Performing CPR is an aerosol-generating procedure, and specific guidance on airway management is provided by a recent multisociety statement.4 Consideration should be made to electively intubate borderline patients in a negative-pressure room prior to arrival to the CCL to avoid emergent intubation.Place exhalation valves as close to the patient as possible, to minimize uncontrolled escape of exhaled gases if tubing becomes detached or must be connected to a different ventilator in the cath lab.

B. Wear full personal protective equipment (PPE).
Wearing PPE, including N95 masks or powered air-purifying respirators (PAPRs), gowns, caps, shoe covers, and gloves is recommended for all personnel involved during the resuscitation effort. Donning and doffing procedures for the CCL have been reported in a recent Tip of the Month.

C. Perform extracorporeal cardiopulmonary resuscitation (ECPR).
The outcomes of ECPR for COVID-19 patients remain unknown but may be considered in experienced centers with careful patient selection.  The best outcomes for ECPR prior to COVID-19 pandemic were in patients with cardiac arrest of presumed cardiac cause6. ECPR allows for cessation of CPR, which may reduce aerosol risks and provide the interventionalist the opportunity to revascularize severe coronary disease.

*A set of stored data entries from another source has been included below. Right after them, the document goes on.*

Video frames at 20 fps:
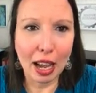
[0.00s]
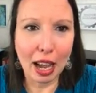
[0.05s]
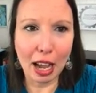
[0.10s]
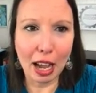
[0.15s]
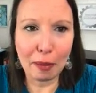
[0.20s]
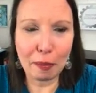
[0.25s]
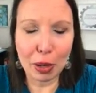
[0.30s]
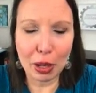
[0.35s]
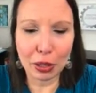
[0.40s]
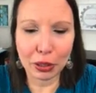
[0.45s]

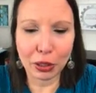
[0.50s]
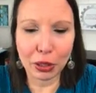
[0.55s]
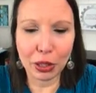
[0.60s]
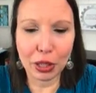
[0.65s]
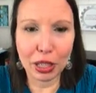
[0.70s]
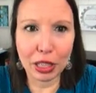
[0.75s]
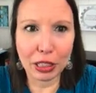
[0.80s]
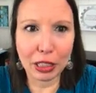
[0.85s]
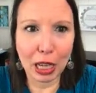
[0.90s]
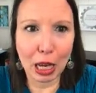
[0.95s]
I'm also
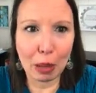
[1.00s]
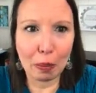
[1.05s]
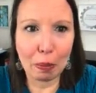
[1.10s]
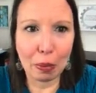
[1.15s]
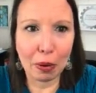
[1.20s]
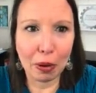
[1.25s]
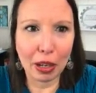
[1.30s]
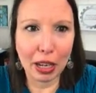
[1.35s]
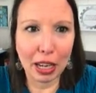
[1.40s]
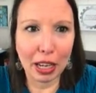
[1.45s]
going to type
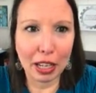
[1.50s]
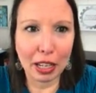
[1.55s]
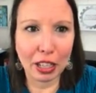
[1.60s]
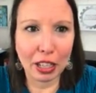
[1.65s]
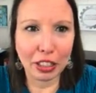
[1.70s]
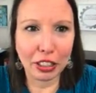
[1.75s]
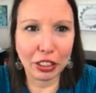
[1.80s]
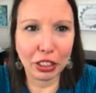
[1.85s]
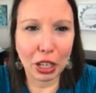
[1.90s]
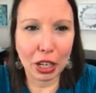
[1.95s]
in
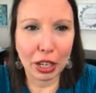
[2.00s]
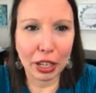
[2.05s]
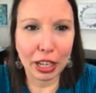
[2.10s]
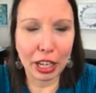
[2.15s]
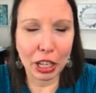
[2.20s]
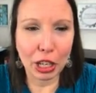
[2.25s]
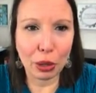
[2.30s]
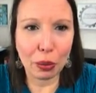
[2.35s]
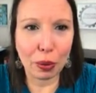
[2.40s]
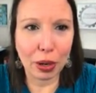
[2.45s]
the
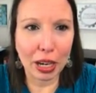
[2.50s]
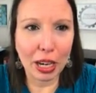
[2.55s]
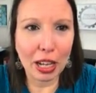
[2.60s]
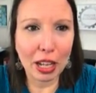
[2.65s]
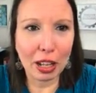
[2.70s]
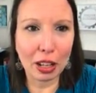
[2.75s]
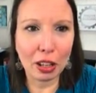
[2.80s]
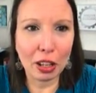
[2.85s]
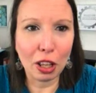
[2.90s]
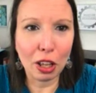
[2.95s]
target
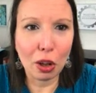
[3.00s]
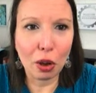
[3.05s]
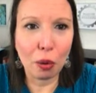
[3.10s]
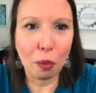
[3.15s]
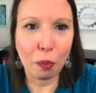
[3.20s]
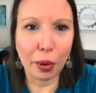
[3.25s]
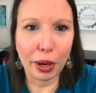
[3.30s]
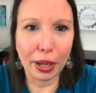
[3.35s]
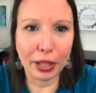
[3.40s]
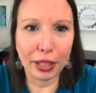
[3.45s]
URL
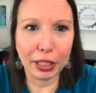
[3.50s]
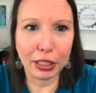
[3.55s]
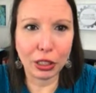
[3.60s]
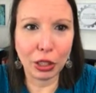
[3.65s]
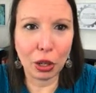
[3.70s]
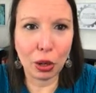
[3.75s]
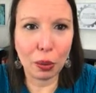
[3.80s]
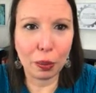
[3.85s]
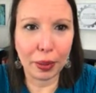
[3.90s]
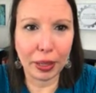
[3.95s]
where it's
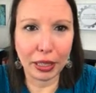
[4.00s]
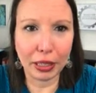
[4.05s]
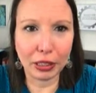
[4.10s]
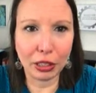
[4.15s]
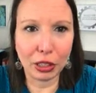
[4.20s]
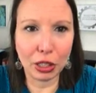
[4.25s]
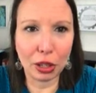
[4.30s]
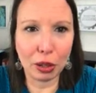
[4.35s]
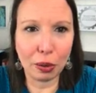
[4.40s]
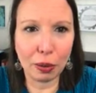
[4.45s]
going.
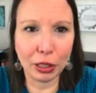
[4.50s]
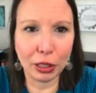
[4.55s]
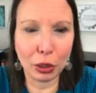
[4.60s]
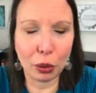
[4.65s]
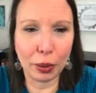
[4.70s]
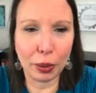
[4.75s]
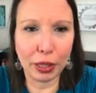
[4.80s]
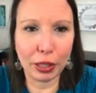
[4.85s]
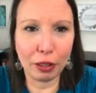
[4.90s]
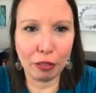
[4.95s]
So it's
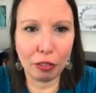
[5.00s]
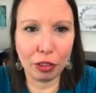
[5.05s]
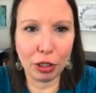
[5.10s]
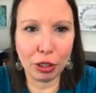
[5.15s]
going to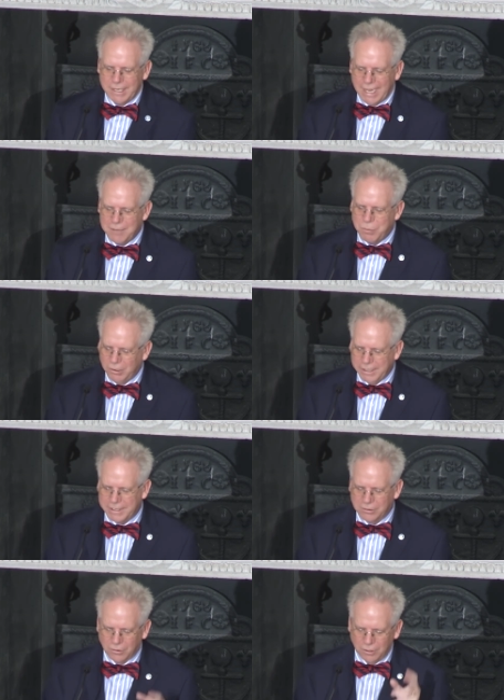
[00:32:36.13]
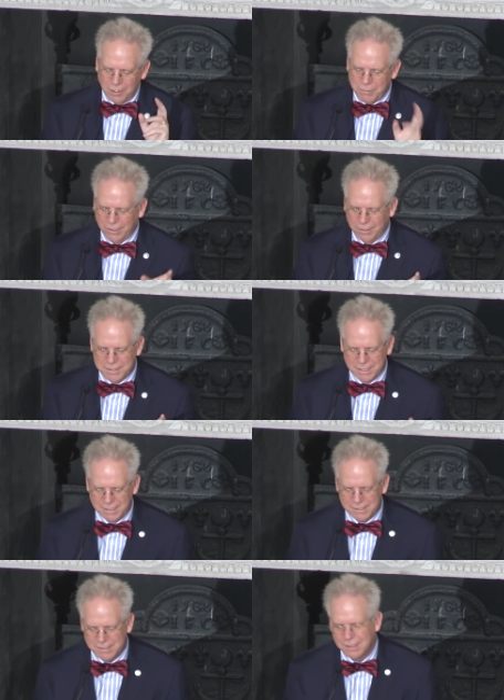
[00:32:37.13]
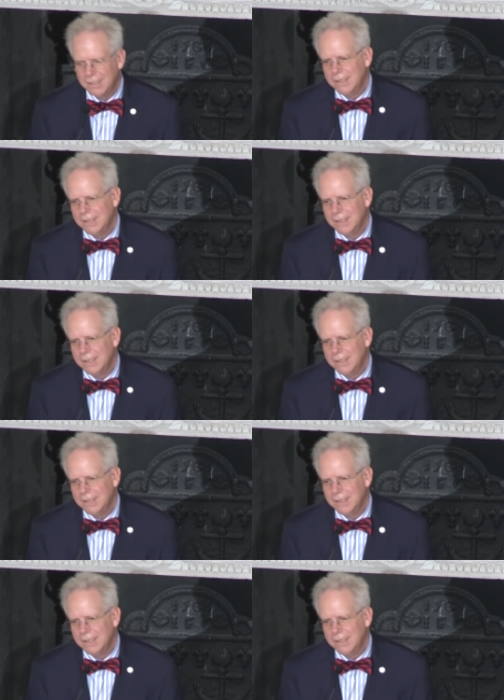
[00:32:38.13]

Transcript: and political abilities.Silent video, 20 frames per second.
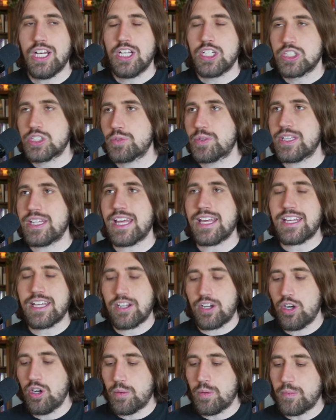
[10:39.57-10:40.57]
So when they get
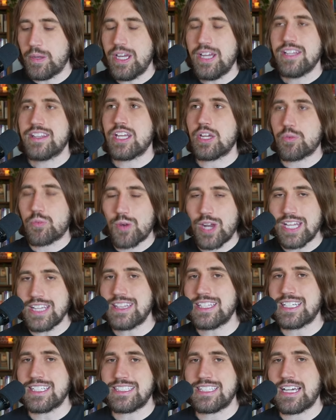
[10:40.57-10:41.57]
home, they write
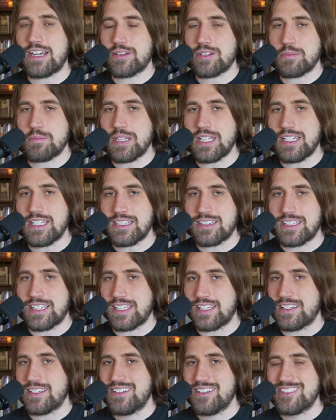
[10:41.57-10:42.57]
that down
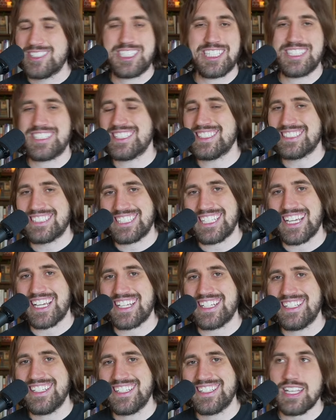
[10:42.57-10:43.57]
immediately, which is
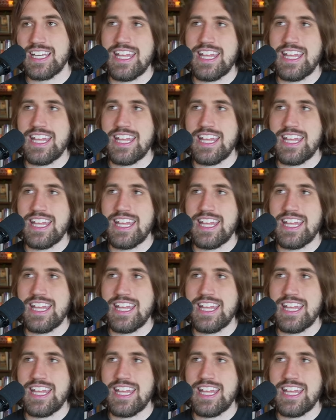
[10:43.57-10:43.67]
insane.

CPR is a high-stress procedure that is heightened during the COVID-19 pandemic due to the additional concerns of exposure of HCWs and contamination of workspaces. It is imperative to establish a COVID-19 CCL protocol with considerations for cardiac arrest to provide effective resuscitation while protecting HCWs.


  1. Guo T, Fan Y, Chen M, et al. Cardiovascular Implications of Fatal Outcomes of Patients With Coronavirus Disease 2019 (COVID-19). JAMA Cardiol. 2020 Mar 27;e201017.
  2. Shao F, Xu S, Ma X, et al. In-hospital Cardiac Arrest Outcomes Among Patients With COVID-19 Pneumonia in Wuhan, China. Resuscitation. 2020 Jun;151:18‐23 [published online ahead of print, 2020 Apr 10].
  3. Lotun K, Truong HT, Cha K-C, et al. Cardiac Arrest in the Cardiac Catheterization Laboratory: Combining Mechanical Chest Compressions and Percutaneous LV Assistance. JACC Cardiovasc Interv. 2019 Sep 23;12(18):1840-1849.
  4. Edelson DP, Sasson C, Chan PS, et al. Interim Guidance for Basic and Advanced Life Support in Adults, Children, and Neonates With Suspected or Confirmed COVID-19Circulation. 2020 Apr 9 [published online ahead of print, 2020 Apr 9].
  5. Mahmud E, Dauerman HL, Welt FG, et al. Management of Acute Myocardial Infarction During the COVID-19 Pandemic. J Am Coll Cardiol. 2020 Apr 21;S0375-1097(20)35026-9.
  6. Bartos JA, Grunau B, Carlson C, et al. Improved Survival With Extracorporeal Cardiopulmonary Resuscitation Despite Progressive Metabolic Derangement Associated With Prolonged Resuscitation. Circulation. 2020 Mar 17;141(11):877-886.


Figure 1. Undesirable direct radiation exposure during manual compression in the cath lab. Aerosol exposure to the rescuer is also expected during resuscitation of a COVID-19 patient.


Figure 2. Angiogram performed during active mechanical chest compression.